Check out the Brad Penn line. Give them a call. There is no mystery oil in it. Just good old fashioned PA crude. Seems this PA crude is how Pennzoil got so big, Wolfs Head, Quakerstate, the whole bunch. All in all good oil is clean oil. I grew up in Oil City PA with hundreds of pumping jacks all over the woods. The PA crude is loaded with wax, this has deemed it as being more expensive to refine in the long run. This is why the refinery in that town that belonged to Pennzoil is now closed and they are refining TX crude. I just refuse to put a synthetic in an air cooled motor. Just to thin and noisy for my liking. To each their own, I am not here to sell the stuff. I am just giving my opinion. Clean oil is the best, I don't care who makes it. I just find it funny that the Moco pushed the HD oil when first of all it is a Citgo product. Its all about the lowest bidder, that is who always wins. Just remember its always the lowest bidder for everything. Explains a lot.

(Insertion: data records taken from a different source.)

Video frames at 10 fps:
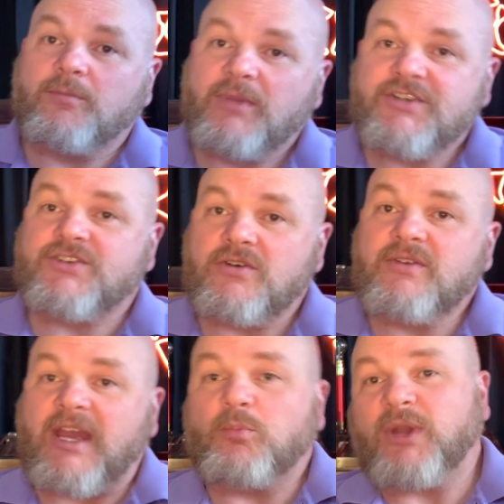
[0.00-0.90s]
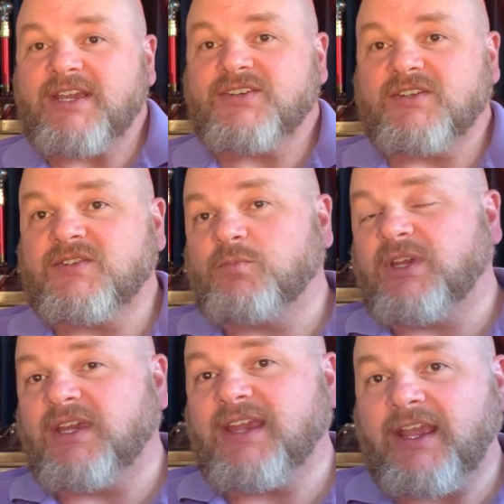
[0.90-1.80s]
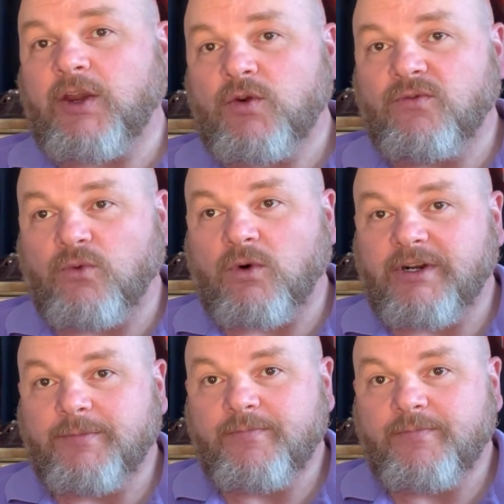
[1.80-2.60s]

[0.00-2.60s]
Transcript: make sure that patient's being cared for.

Something just don't add up here, but who am I to say? The oil being thin as water in 90+ weather wouldn't bother me in the least. Oil does not have to be "thick" to lubricate as many think, at that temp I would expect it to run right off the dipstick only leaving a film, as it should. The fact that it was "black as tar" would concern me, especially on fresh Amsoil after 1400 miles. When I drain the Amsoil out of my '08, it is still clear after 5000 miles, the color is a bit darker, more to a dark brown instead of the "like new" golden color, but not black. My shovel is always black but we know that is just blow by because of tolerance, shouldn't be nothing like that on your '08. Let us know how it goes with your new oil .....
I agree with Frog on this. Sounds like the oil got waaay too hot and cooked possibly due to an engine overheat condition.